NEW YORK, April 5: Cotton futures closed firmer Friday on switch trade and buying by some small investors inspired in part by the steady tone of grains prices, brokers said.
The ICE Futures’ May cotton contract rose 0.45 cent to end at 70.86 cents per lb, trading from 69.83 to 71.16 cents.
The new-crop December cotton futures added 0.57 to close at 81.44 cents, in a band from 80.45 to 81.60 cents.
Sharon Johnson, cotton expert for First Capitol Group in Atlanta, Georgia, said most of the trades were dominated by the difference between the front and back months in fiber contracts.
Once the USDA data is out of the way, activity will be focused on liquidating the May contract before it goes into first notice for deliveries in less than three weeks.
Fundamentally, the trade is monitoring spring planting conditions in several producing states in the US cotton belt like Texas and Georgia.

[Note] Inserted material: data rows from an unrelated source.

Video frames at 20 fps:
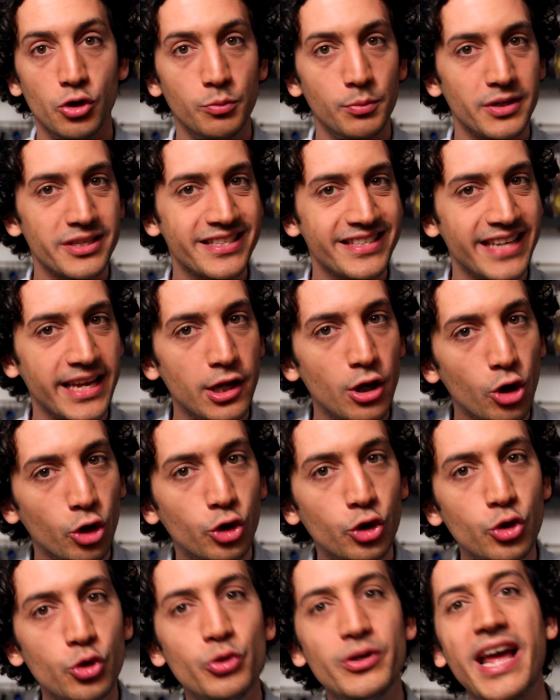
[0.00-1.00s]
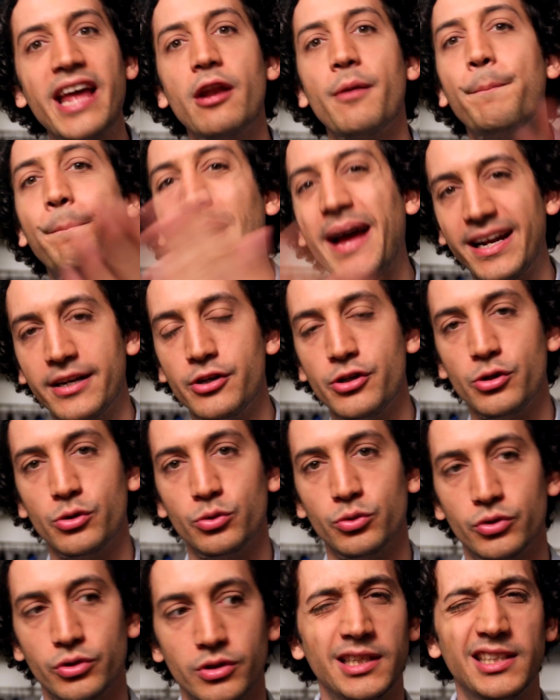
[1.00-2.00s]
You must say a good and a bad
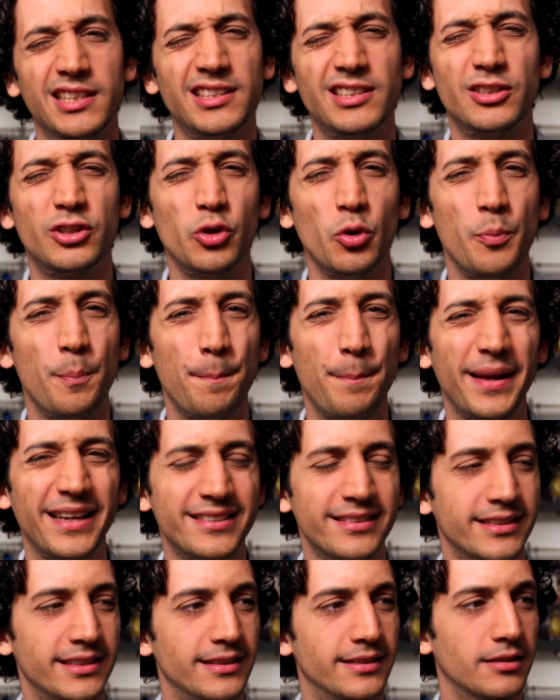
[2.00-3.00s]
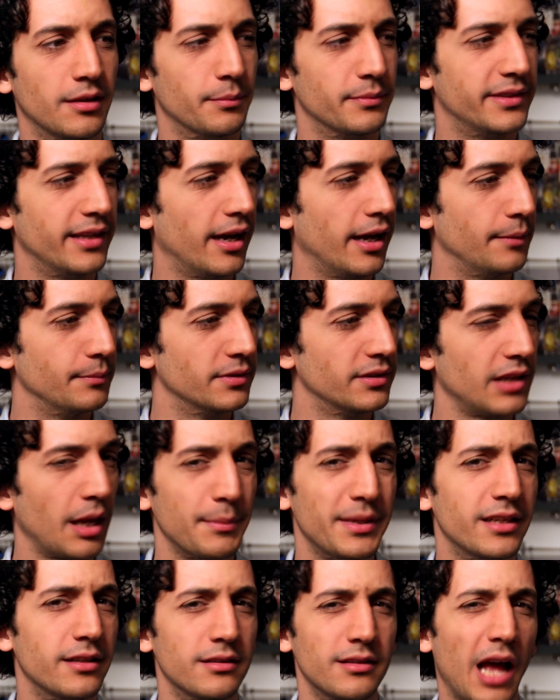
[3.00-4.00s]
news. It's so messy sometimes. I
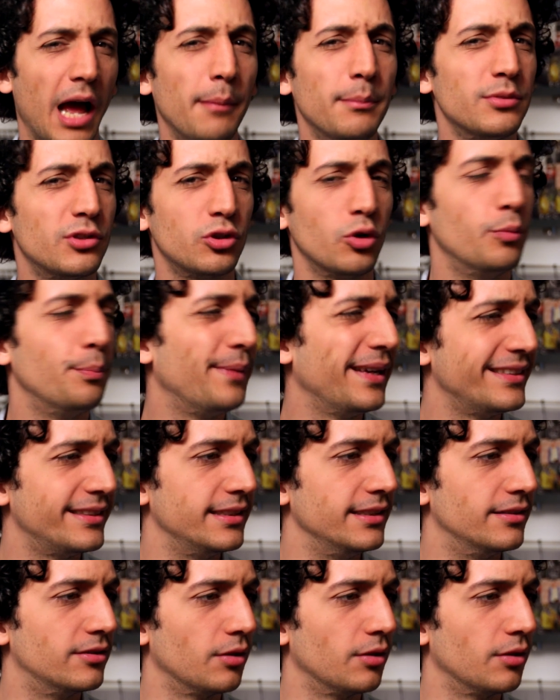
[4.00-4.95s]
mean, I'm so messy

Forecasters DTN Meteorlogix said Texas, where almost half of the US cotton crop will be planted in 2008, remained mostly dry through the weekend and into Tuesday.

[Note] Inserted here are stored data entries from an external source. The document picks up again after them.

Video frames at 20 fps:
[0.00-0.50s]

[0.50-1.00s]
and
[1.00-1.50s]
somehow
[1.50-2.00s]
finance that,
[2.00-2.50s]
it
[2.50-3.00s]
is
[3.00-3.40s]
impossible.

New York cotton contracts slipped in early trade down to its low for the session, but trade fixation buying emerged and the market quickly moved back into positive territory, dealers said.
This thing could turn on a dime and head south if grains begin tanking again.

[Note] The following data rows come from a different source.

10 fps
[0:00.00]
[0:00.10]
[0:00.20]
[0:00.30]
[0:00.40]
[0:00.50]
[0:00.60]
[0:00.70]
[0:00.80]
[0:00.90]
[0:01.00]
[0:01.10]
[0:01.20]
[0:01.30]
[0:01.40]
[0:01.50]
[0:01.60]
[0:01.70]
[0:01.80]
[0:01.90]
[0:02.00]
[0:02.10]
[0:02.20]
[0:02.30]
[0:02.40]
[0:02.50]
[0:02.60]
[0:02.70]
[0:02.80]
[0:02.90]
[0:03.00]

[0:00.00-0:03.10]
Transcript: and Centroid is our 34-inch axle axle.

There is really no fixed direction in cotton at this time, one explained.
Brokers Flanagan Trading Corp. sees support in the May cotton contract at 70.70 and 70 cents, with resistance at 71.60 and 72 cents.
Volume traded in the cotton market on Thursday was at 20,504 lots, with open interest in the market down 1,909 lots to 266,873 contracts as of April 3, exchange data showed.